A verbatim copy of all the data is required; the pictures should not appear in it.

================

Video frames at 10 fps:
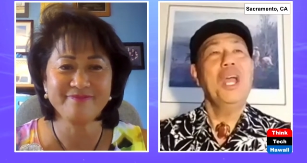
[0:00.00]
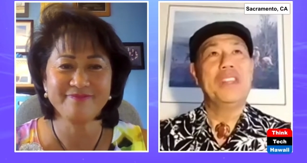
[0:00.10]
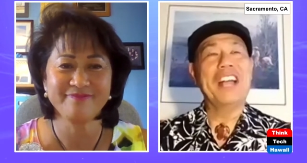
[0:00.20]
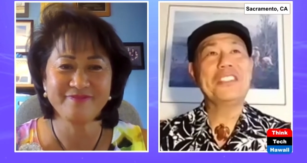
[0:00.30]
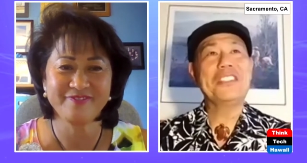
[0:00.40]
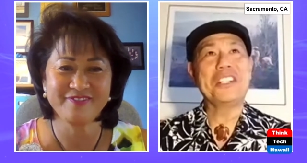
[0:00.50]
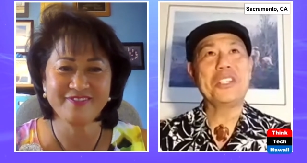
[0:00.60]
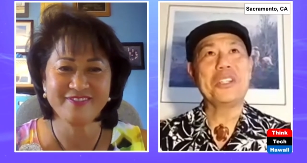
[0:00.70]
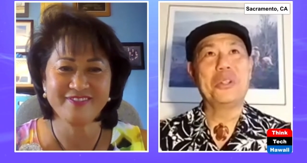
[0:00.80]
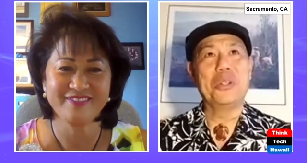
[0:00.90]
Speaker 1: That's
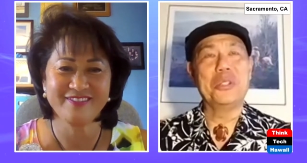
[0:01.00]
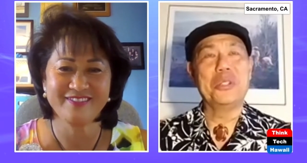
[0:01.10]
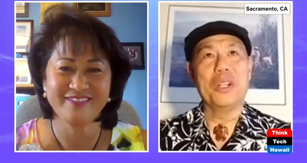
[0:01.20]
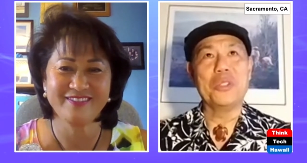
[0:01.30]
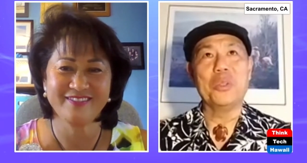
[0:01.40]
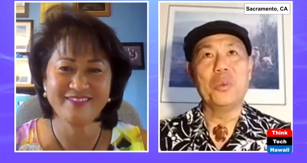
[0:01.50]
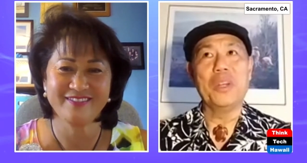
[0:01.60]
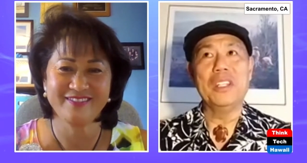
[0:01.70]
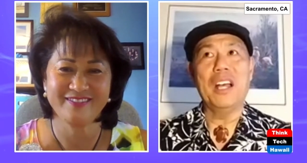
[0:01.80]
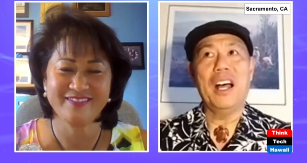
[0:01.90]
such a good question,
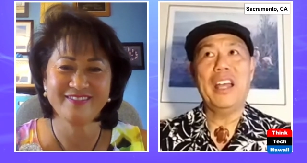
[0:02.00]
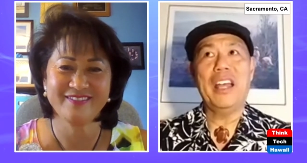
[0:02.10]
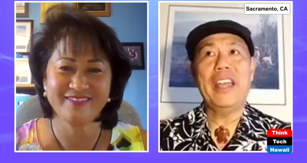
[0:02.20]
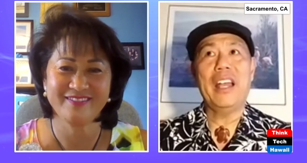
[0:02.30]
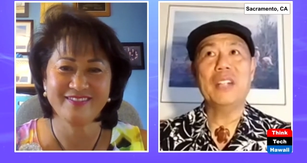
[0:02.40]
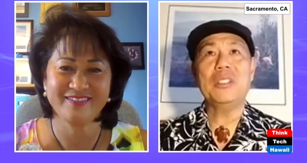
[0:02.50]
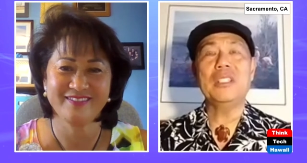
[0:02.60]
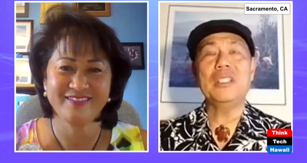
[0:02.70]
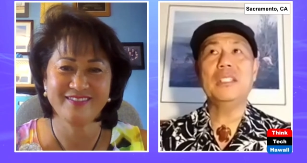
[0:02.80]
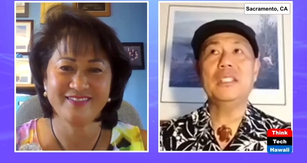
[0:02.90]
Wendy. I
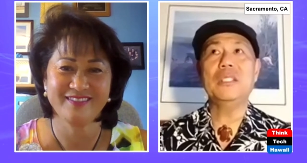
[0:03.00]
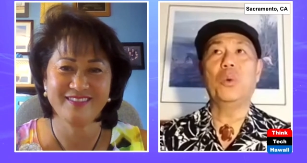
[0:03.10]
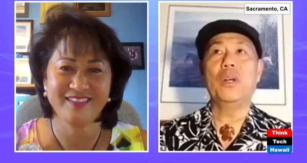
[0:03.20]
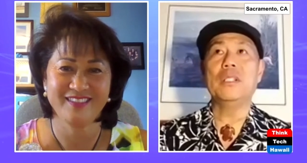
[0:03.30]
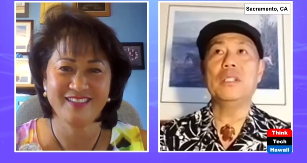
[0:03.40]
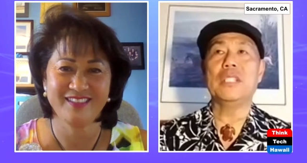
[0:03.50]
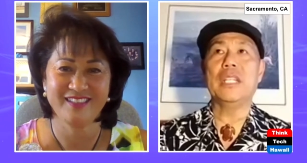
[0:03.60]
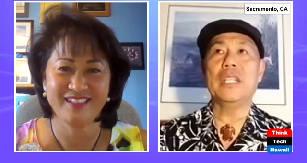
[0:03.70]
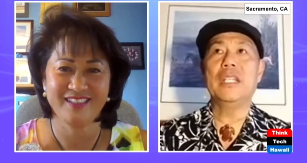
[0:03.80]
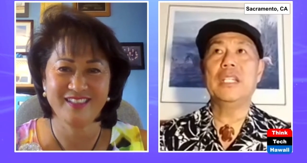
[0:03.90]
actually
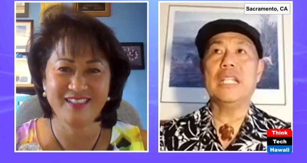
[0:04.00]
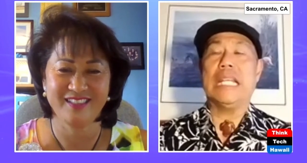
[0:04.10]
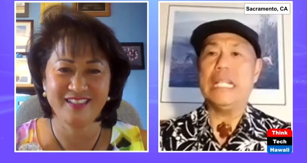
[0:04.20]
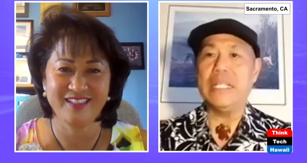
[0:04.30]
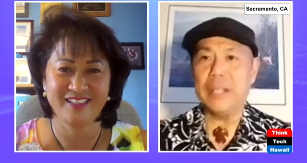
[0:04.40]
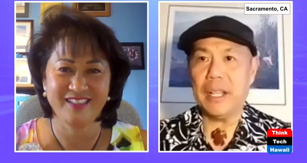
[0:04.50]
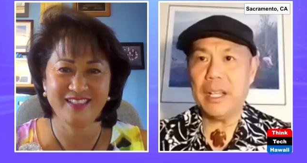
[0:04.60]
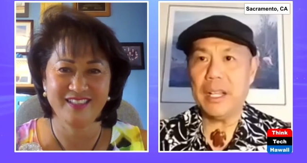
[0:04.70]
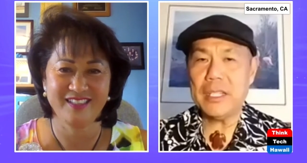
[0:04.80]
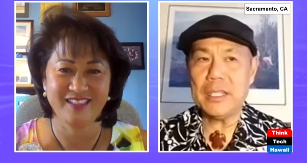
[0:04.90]
was in
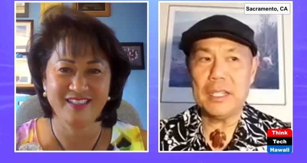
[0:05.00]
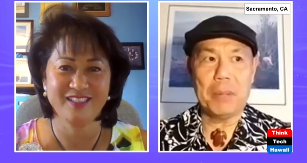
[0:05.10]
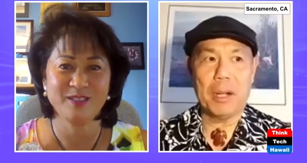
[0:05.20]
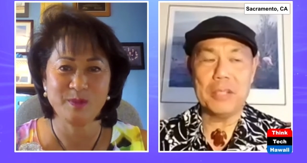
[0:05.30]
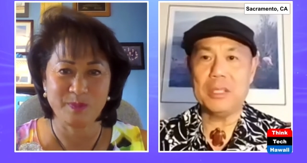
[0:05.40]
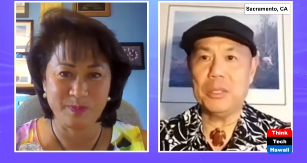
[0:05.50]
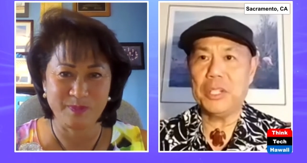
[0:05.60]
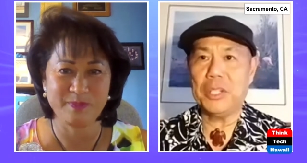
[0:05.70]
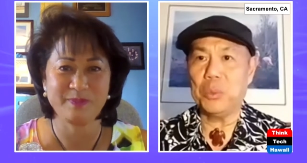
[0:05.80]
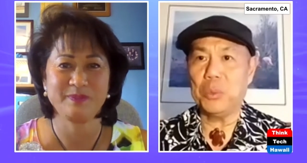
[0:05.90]
India, uh,
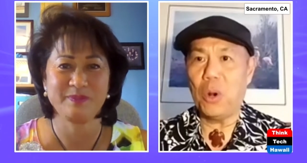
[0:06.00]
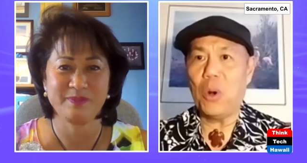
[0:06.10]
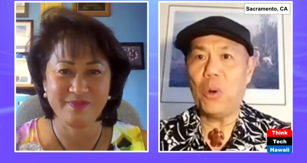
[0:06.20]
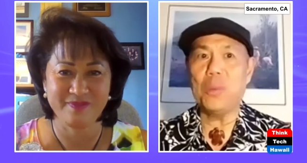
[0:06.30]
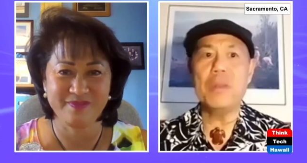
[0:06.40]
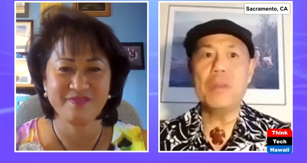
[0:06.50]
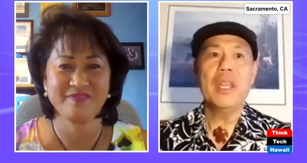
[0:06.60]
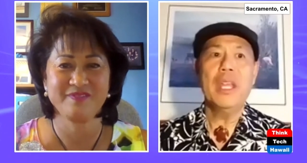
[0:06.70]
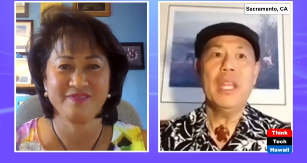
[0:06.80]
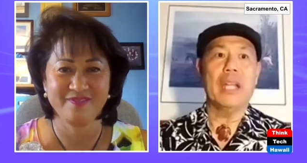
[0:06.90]
Barcelona, and Rome
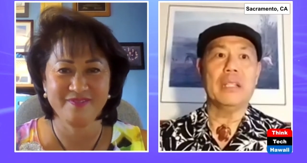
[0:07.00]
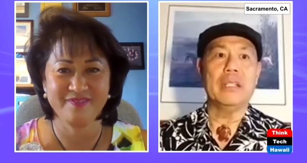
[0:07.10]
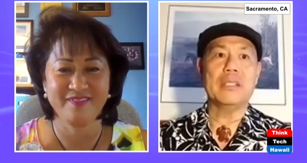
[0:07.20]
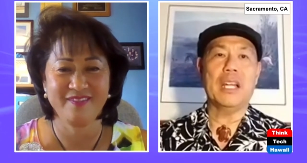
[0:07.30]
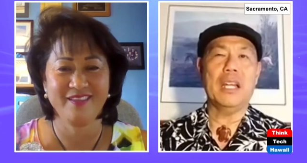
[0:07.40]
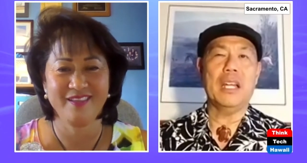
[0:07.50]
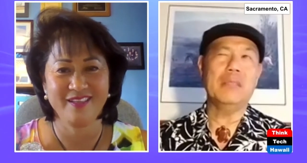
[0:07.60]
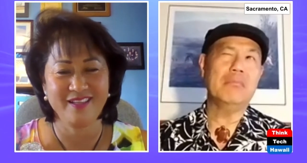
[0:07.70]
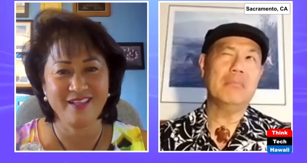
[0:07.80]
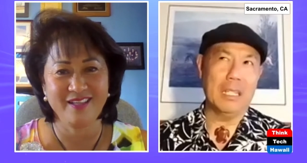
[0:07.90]
at this
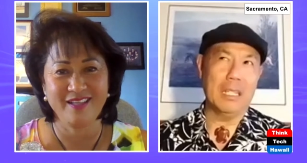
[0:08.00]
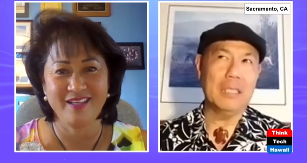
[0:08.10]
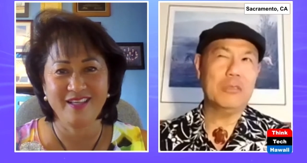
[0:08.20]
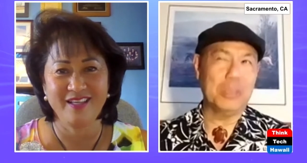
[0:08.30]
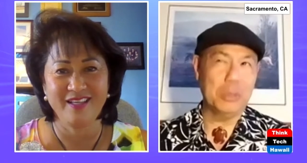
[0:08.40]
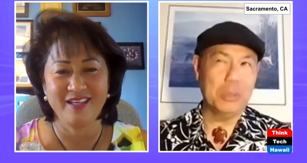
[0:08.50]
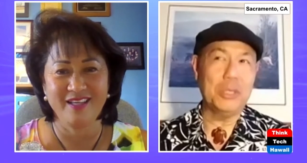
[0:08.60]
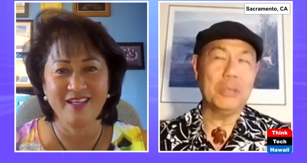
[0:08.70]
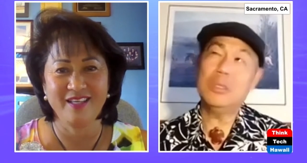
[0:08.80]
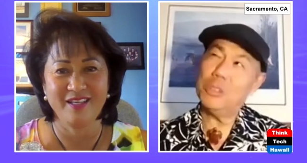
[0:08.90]
time uh,
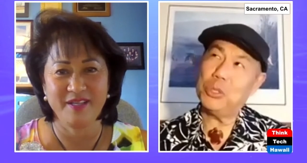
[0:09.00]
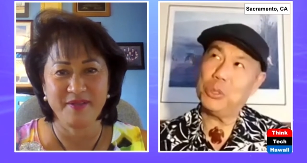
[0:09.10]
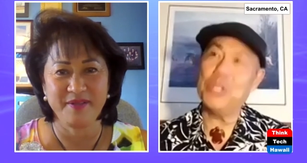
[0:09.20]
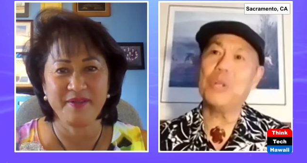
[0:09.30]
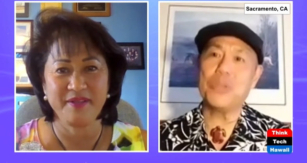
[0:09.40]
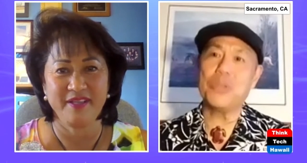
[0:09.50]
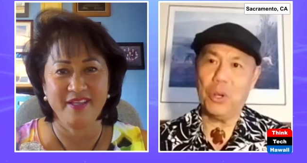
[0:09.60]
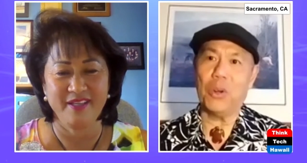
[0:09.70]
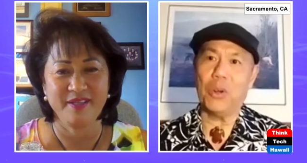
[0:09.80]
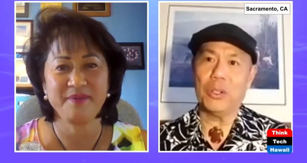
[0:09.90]
two uh, two years
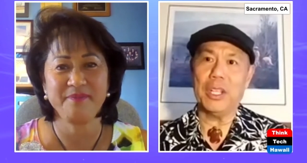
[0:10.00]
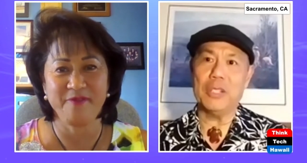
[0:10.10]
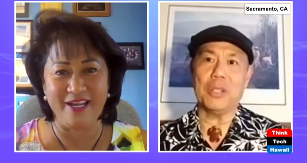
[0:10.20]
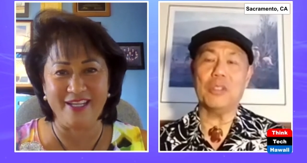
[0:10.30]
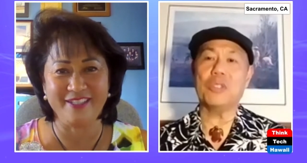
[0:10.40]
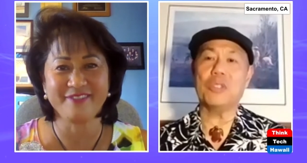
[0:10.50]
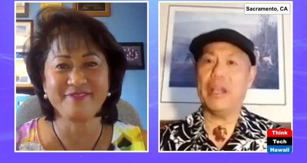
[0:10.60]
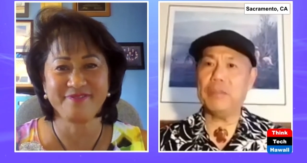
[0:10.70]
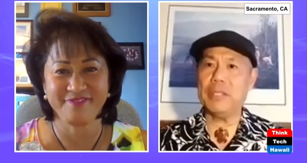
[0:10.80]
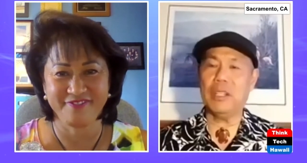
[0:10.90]
ago. Okay, so I was
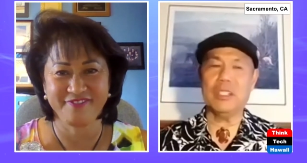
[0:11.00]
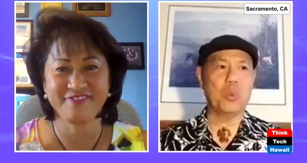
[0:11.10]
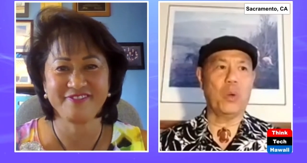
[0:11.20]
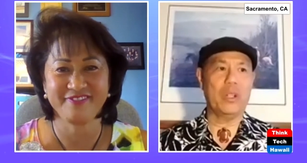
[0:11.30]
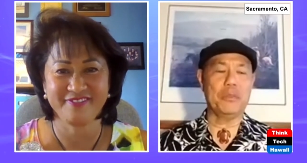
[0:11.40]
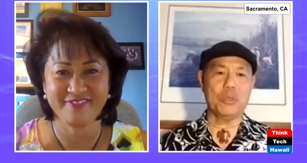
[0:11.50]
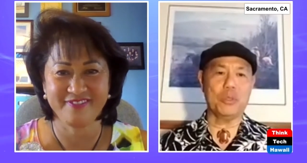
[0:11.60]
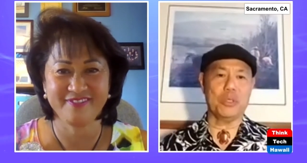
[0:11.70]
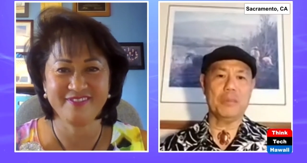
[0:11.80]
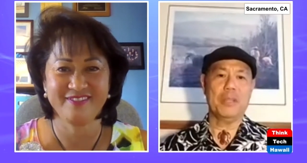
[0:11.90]
traveling on this wonderful
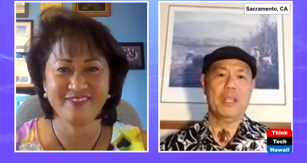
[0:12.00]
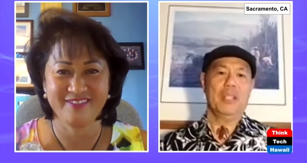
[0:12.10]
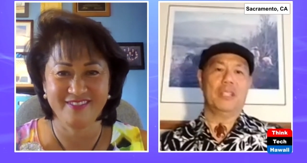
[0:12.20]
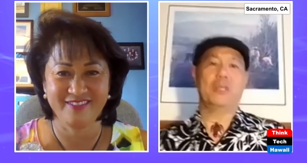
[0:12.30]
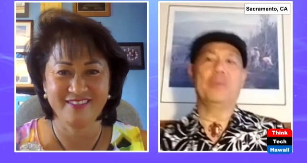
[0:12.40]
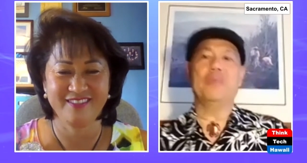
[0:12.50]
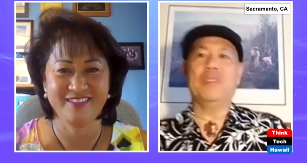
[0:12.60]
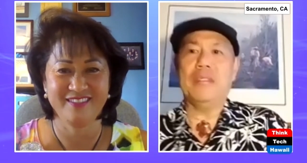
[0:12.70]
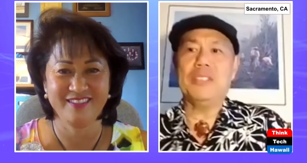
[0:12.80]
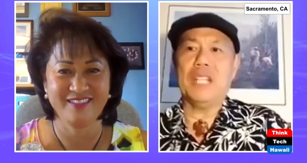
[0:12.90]
trip, the trip of a
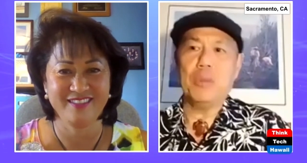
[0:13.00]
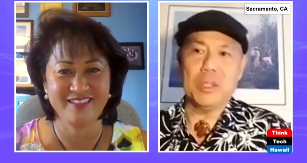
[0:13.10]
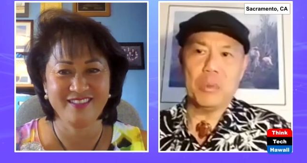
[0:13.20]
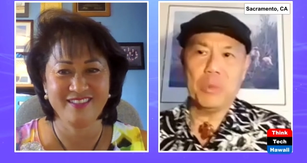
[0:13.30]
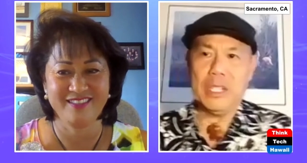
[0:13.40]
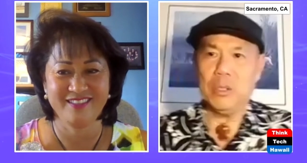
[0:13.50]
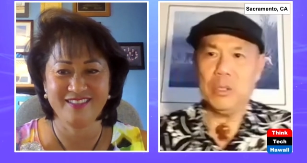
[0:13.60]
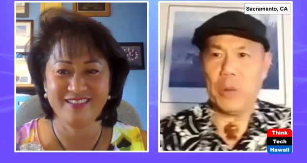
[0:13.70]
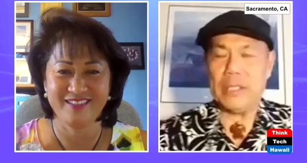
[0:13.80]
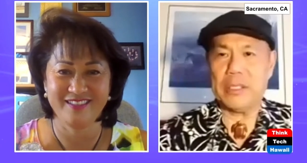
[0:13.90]
lifetime, with a really
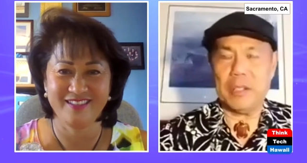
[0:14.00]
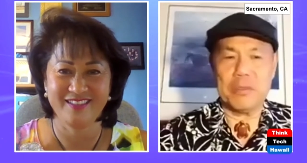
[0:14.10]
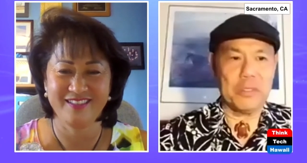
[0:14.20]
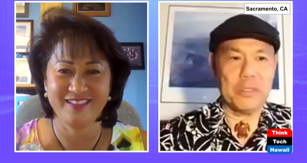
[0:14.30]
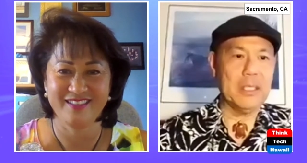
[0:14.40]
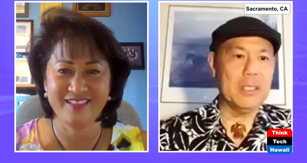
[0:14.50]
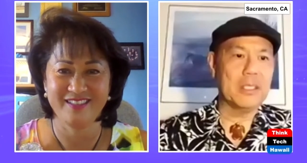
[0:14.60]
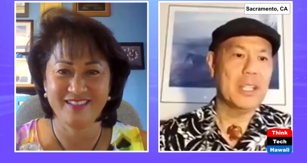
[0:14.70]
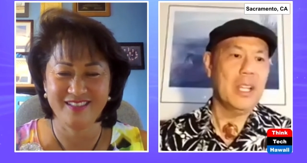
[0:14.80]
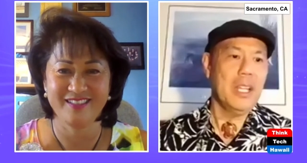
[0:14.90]
great set of friends.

================

> **Answer for the task**
Video frames at 10 fps:
[0:00.00]
[0:00.10]
[0:00.20]
[0:00.30]
[0:00.40]
[0:00.50]
[0:00.60]
[0:00.70]
[0:00.80]
[0:00.90]
Speaker 1: That's
[0:01.00]
[0:01.10]
[0:01.20]
[0:01.30]
[0:01.40]
[0:01.50]
[0:01.60]
[0:01.70]
[0:01.80]
[0:01.90]
such a good question,
[0:02.00]
[0:02.10]
[0:02.20]
[0:02.30]
[0:02.40]
[0:02.50]
[0:02.60]
[0:02.70]
[0:02.80]
[0:02.90]
Wendy. I
[0:03.00]
[0:03.10]
[0:03.20]
[0:03.30]
[0:03.40]
[0:03.50]
[0:03.60]
[0:03.70]
[0:03.80]
[0:03.90]
actually
[0:04.00]
[0:04.10]
[0:04.20]
[0:04.30]
[0:04.40]
[0:04.50]
[0:04.60]
[0:04.70]
[0:04.80]
[0:04.90]
was in
[0:05.00]
[0:05.10]
[0:05.20]
[0:05.30]
[0:05.40]
[0:05.50]
[0:05.60]
[0:05.70]
[0:05.80]
[0:05.90]
India, uh,
[0:06.00]
[0:06.10]
[0:06.20]
[0:06.30]
[0:06.40]
[0:06.50]
[0:06.60]
[0:06.70]
[0:06.80]
[0:06.90]
Barcelona, and Rome
[0:07.00]
[0:07.10]
[0:07.20]
[0:07.30]
[0:07.40]
[0:07.50]
[0:07.60]
[0:07.70]
[0:07.80]
[0:07.90]
at this
[0:08.00]
[0:08.10]
[0:08.20]
[0:08.30]
[0:08.40]
[0:08.50]
[0:08.60]
[0:08.70]
[0:08.80]
[0:08.90]
time uh,
[0:09.00]
[0:09.10]
[0:09.20]
[0:09.30]
[0:09.40]
[0:09.50]
[0:09.60]
[0:09.70]
[0:09.80]
[0:09.90]
two uh, two years
[0:10.00]
[0:10.10]
[0:10.20]
[0:10.30]
[0:10.40]
[0:10.50]
[0:10.60]
[0:10.70]
[0:10.80]
[0:10.90]
ago. Okay, so I was
[0:11.00]
[0:11.10]
[0:11.20]
[0:11.30]
[0:11.40]
[0:11.50]
[0:11.60]
[0:11.70]
[0:11.80]
[0:11.90]
traveling on this wonderful
[0:12.00]
[0:12.10]
[0:12.20]
[0:12.30]
[0:12.40]
[0:12.50]
[0:12.60]
[0:12.70]
[0:12.80]
[0:12.90]
trip, the trip of a
[0:13.00]
[0:13.10]
[0:13.20]
[0:13.30]
[0:13.40]
[0:13.50]
[0:13.60]
[0:13.70]
[0:13.80]
[0:13.90]
lifetime, with a really
[0:14.00]
[0:14.10]
[0:14.20]
[0:14.30]
[0:14.40]
[0:14.50]
[0:14.60]
[0:14.70]
[0:14.80]
[0:14.90]
great set of friends.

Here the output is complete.